Le faible coût de production du nucléaire, mis en avant par les partisans de cette énergie, est contesté par plusieurs études et par les écologistes pour qui le vrai prix de l'atome est sous-évalué.
Selon l'Office européen des statistiques Eurostat, le consommateur français paye son électricité (aux trois quarts d'origine nucléaire) 25% moins cher que le prix moyen dans l'Union européenne.
Mais le lien entre énergie nucléaire et électricité bon marché est souvent contesté. En Belgique, où 52% de l'électricité est d'origine nucléaire -un des plus forts taux d'Europe après la France- les prix sont parmi les plus élevés du continent.
La faiblesse des tarifs de l'électricité en France est "due en partie au fait que l'investissement (dans le parc nucléaire) est amorti", remarque Jean-Marie Chevalier, professeur à l'Université de Paris-Dauphine.
Les 58 réacteurs français ont été construits il y a près de 25 ans en moyenne et EDF a rentabilisé son investissement depuis.
Mais, selon M. Chevalier, les tarifs actuels de l'électricité, fixés par le gouvernement, sont surtout "artificiellement bloqués et ne couvrent pas les coûts de renouvellement du parc".
EDF estime le coût complet du nucléaire français, de la construction au démantèlement des centrales, à 46 euros par mégawattheure (MWh). C'est 48% de plus que le prix actuellement payé par le consommateur (30,9 euros/MWh), tel qu'il a été évalué par la Commission de régulation de l'énergie.
Et le coût de l’électricité produite par le réacteur de nouvelle génération EPR de Flamanville (Manche) devrait s’élever à plus de 60 euros/MWh.
"Il y a un manque de transparence et d'honnêteté sur cette question", dénonce Sophia Majnoni, de l'association écologiste Greenpeace.
"Le nucléaire a besoin du soutien de l'Etat pour exister", pointe-t-elle en estimant que "des coûts n'ont jamais été reflétés dans le kilowattheure électrique" (comme la recherche scientifique) tandis que d'autres sont "sous-évalués", tels que le stockage des déchets.
Le projet de centre de stockage des déchets nucléaires à Bure (Meuse), qui devait coûter 15 milliards d'euros, pourrait en effet plus que doubler à 35 milliards, selon des sources proches du dossier.
Un rapport de l'Agence internationale de l'énergie (AIE) de mars 2010 a montré qu'aucune technologie ne disposait d'un avantage économique permanent.

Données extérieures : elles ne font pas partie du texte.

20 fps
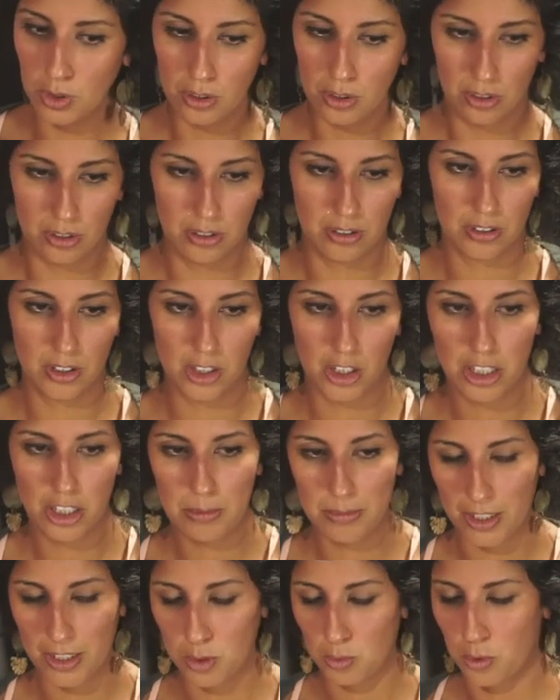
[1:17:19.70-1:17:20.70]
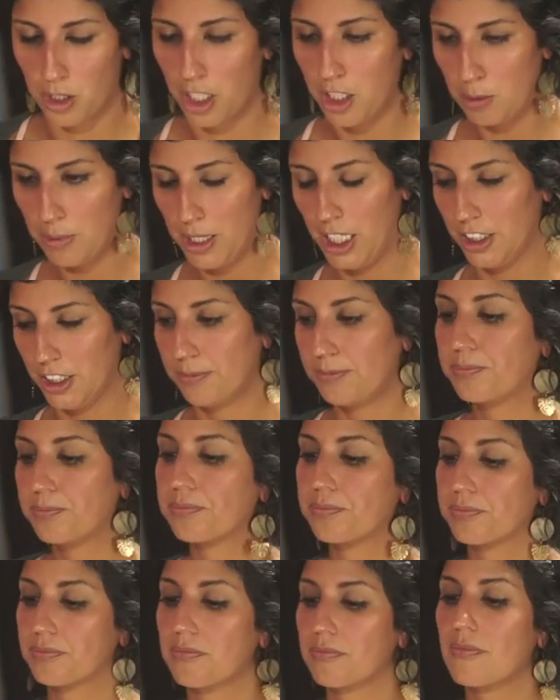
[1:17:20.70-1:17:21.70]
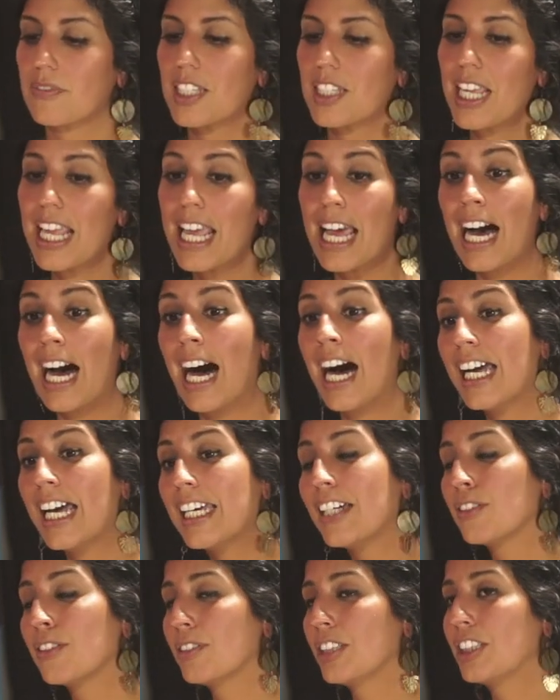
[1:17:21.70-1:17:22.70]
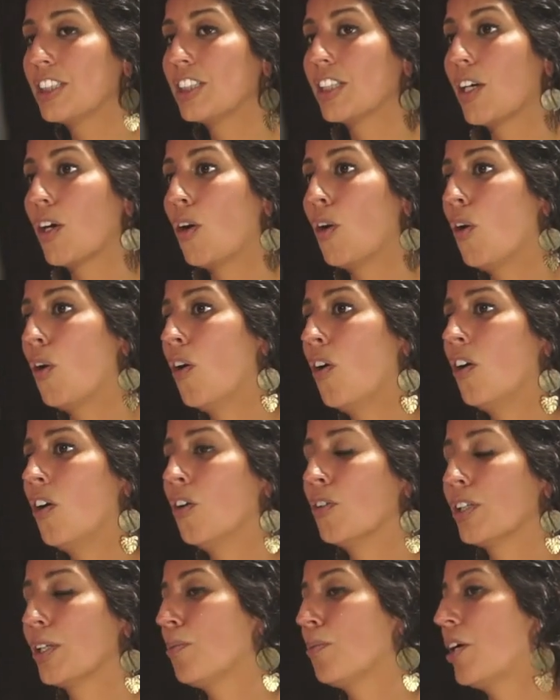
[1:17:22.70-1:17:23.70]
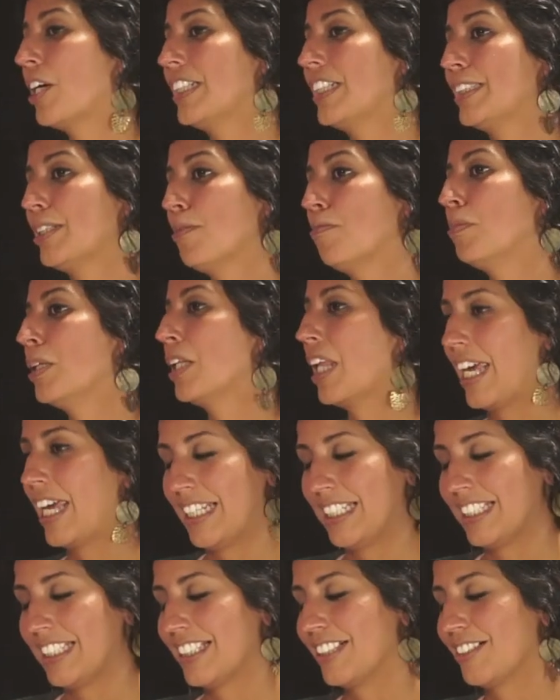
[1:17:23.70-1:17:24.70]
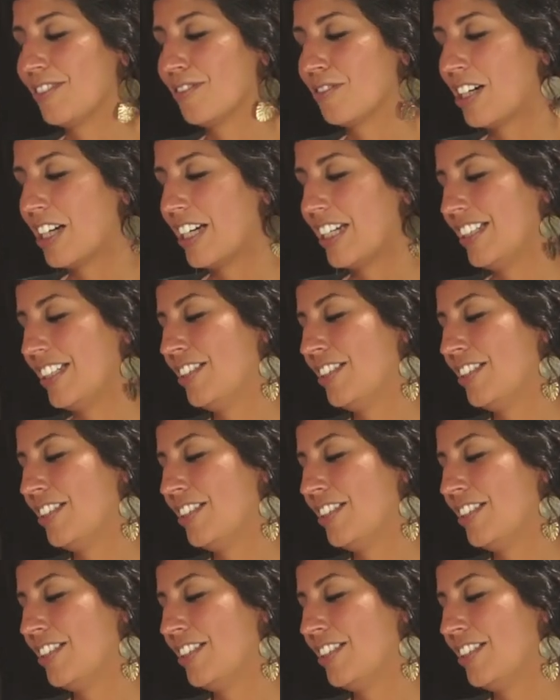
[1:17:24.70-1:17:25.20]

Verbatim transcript: excuse me, this watermelon. I had originally only wanted to blend, right? You know,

Le nucléaire n'est l'énergie la plus compétitive qu'en cas de taux d'intérêt faible (5%). Sinon, les centrales au charbon et au gaz l'emportent, même en cas de taxation des émissions de CO2 à 30 euros la tonne.
Les centrales nucléaires réclament en effet des investissements colossaux (de l'ordre de 5 à 6 milliards d'euros pour un EPR), qui représentent la majeure partie du coût de l'électricité produite.
Or "certaines expériences n'ont pas été encourageantes en termes de coût et de calendrier de construction, comme pour la centrale (EPR d'Areva) en chantier en Finlande", notaient des chercheurs du Massachusetts Institute of Technology (MIT) dans une étude réactualisée en 2009. Ils concluaient à un coût plus élevé du nucléaire par rapport au gaz et au charbon aux Etats-Unis.
Dans les pays où les énergies fossiles (pétrole, gaz, charbon) sont abondantes et où les tarifs de l'électricité ne sont pas fixés par l'Etat, le nucléaire est en effet beaucoup moins compétitif.
Aux Etats-Unis, l'exploitation des gaz de schiste y a rendu le nucléaire "non compétitif" de l'aveu même du patron d'EDF.
"La solution la plus sage, c'est de diversifier notre parc électrique en misant sur différentes sources d'énergie parce qu'on n'est pas sûr que l'avantage donné à l'une d'entre elles se maintienne dans le long terme", estime Jean-Marie Chevalier.